# Exercise
Please copy out the entries below exactly, beginning with the line that contains "(1.07 s to 2.13 s)" and ending with the line that contains "[0:01.00-0:01.90]", and include nothing outside that span.

------------------------------------------------------------

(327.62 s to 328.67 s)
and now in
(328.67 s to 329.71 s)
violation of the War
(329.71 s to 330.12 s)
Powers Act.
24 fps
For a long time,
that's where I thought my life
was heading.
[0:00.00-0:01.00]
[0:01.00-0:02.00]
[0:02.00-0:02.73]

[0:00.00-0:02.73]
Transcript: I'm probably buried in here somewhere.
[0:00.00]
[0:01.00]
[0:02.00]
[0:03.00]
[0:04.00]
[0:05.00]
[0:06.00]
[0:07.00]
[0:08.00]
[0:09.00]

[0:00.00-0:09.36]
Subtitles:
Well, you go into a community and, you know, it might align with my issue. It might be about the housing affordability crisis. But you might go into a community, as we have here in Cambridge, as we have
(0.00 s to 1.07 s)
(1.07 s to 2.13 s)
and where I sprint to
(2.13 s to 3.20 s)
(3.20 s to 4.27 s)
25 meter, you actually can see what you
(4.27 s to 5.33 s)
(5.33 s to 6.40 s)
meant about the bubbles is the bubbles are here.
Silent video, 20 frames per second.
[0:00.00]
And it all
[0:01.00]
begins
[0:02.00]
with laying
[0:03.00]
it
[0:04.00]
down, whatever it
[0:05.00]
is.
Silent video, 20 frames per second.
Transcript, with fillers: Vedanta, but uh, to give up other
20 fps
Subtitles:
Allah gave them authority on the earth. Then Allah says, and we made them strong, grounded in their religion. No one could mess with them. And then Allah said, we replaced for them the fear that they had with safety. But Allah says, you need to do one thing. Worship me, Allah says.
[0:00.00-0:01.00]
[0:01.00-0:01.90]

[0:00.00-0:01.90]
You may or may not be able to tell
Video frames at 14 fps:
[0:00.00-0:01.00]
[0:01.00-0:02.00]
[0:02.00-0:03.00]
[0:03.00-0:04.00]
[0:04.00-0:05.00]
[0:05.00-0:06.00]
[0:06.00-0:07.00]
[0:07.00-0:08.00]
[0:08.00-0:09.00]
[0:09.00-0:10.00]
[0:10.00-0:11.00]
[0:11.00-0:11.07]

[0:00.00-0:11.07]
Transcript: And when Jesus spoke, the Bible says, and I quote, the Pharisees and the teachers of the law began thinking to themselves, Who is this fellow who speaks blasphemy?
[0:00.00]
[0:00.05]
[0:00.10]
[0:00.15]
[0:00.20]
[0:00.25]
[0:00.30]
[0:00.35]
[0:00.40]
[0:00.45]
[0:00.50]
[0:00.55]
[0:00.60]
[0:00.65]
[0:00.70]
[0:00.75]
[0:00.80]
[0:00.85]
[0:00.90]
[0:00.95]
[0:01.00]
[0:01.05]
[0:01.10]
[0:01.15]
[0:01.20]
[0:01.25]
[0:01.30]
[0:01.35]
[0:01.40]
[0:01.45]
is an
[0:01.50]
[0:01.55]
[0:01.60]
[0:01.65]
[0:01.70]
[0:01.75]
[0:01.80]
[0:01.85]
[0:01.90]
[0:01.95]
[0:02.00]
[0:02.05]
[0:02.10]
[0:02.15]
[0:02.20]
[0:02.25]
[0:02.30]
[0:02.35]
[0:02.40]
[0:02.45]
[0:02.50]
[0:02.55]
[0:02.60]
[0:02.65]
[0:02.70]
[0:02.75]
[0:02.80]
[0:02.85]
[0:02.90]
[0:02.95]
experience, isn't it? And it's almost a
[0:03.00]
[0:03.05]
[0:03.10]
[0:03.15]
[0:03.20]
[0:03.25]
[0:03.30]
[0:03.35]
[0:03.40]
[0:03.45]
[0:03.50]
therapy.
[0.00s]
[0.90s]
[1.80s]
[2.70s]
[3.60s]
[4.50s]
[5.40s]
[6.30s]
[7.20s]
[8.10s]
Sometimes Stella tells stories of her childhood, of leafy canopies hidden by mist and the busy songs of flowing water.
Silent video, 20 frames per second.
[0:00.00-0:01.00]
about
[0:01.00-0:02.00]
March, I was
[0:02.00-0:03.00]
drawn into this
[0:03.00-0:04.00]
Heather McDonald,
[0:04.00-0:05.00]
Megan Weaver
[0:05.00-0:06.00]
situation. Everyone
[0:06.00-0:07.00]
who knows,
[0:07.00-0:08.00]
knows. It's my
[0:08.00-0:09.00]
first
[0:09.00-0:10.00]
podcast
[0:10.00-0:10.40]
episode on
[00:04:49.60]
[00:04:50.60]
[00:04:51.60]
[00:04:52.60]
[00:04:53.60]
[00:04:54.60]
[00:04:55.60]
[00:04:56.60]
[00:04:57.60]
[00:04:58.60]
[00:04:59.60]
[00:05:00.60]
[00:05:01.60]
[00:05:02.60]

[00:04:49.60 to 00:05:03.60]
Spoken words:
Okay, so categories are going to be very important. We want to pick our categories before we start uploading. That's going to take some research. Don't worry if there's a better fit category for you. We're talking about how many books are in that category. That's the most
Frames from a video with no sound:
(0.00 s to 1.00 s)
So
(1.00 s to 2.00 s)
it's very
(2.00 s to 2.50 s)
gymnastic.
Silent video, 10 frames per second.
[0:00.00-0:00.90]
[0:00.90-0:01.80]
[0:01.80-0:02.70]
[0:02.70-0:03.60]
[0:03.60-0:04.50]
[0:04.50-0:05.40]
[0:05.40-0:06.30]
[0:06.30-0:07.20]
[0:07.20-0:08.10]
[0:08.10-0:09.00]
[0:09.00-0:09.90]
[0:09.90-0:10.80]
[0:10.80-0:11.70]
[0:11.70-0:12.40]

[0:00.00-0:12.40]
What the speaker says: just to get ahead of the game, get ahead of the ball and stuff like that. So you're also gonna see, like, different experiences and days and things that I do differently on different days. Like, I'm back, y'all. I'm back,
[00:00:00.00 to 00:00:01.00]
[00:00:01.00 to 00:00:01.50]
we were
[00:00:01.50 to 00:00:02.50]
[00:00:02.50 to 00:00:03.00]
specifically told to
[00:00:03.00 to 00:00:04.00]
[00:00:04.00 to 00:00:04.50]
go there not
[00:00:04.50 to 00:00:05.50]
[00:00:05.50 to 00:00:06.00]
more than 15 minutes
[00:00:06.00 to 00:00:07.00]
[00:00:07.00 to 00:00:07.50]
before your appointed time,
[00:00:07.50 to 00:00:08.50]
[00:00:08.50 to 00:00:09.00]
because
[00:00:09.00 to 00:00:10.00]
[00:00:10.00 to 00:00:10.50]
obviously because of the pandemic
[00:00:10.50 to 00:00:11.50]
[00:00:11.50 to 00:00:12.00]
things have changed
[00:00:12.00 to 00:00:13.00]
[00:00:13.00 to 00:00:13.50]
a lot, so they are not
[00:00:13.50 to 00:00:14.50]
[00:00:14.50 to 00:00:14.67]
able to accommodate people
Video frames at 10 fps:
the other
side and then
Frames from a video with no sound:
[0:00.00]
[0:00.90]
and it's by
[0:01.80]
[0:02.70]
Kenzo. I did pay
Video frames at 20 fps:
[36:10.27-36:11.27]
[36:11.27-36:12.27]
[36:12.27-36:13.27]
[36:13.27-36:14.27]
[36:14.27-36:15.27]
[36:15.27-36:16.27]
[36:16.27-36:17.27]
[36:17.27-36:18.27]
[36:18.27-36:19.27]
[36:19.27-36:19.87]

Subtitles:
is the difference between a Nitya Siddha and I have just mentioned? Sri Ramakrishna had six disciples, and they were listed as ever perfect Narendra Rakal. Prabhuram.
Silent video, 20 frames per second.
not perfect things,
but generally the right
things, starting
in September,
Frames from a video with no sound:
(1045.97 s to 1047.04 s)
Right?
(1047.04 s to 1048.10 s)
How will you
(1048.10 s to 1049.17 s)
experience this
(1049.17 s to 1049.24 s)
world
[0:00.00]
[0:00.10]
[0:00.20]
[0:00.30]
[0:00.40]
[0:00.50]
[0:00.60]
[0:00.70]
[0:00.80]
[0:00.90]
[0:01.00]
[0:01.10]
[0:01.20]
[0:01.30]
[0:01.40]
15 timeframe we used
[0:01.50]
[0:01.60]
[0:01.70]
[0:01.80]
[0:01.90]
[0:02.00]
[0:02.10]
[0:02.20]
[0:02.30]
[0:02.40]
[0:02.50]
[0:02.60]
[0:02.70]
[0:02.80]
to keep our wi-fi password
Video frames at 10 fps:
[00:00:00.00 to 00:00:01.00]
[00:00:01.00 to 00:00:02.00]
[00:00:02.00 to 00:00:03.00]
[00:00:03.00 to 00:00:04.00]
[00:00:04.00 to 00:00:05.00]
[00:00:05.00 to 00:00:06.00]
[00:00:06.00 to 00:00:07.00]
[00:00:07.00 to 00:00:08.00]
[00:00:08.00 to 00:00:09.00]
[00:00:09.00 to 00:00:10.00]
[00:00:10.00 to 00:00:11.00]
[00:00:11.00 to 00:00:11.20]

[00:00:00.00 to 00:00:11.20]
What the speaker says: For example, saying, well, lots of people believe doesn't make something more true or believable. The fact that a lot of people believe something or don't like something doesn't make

------------------------------------------------------------

# Reply to the exercise
(1.07 s to 2.13 s)
and where I sprint to
(2.13 s to 3.20 s)
(3.20 s to 4.27 s)
25 meter, you actually can see what you
(4.27 s to 5.33 s)
(5.33 s to 6.40 s)
meant about the bubbles is the bubbles are here.
Silent video, 20 frames per second.
[0:00.00]
And it all
[0:01.00]
begins
[0:02.00]
with laying
[0:03.00]
it
[0:04.00]
down, whatever it
[0:05.00]
is.
Silent video, 20 frames per second.
Transcript, with fillers: Vedanta, but uh, to give up other
20 fps
Subtitles:
Allah gave them authority on the earth. Then Allah says, and we made them strong, grounded in their religion. No one could mess with them. And then Allah said, we replaced for them the fear that they had with safety. But Allah says, you need to do one thing. Worship me, Allah says.
[0:00.00-0:01.00]
[0:01.00-0:01.90]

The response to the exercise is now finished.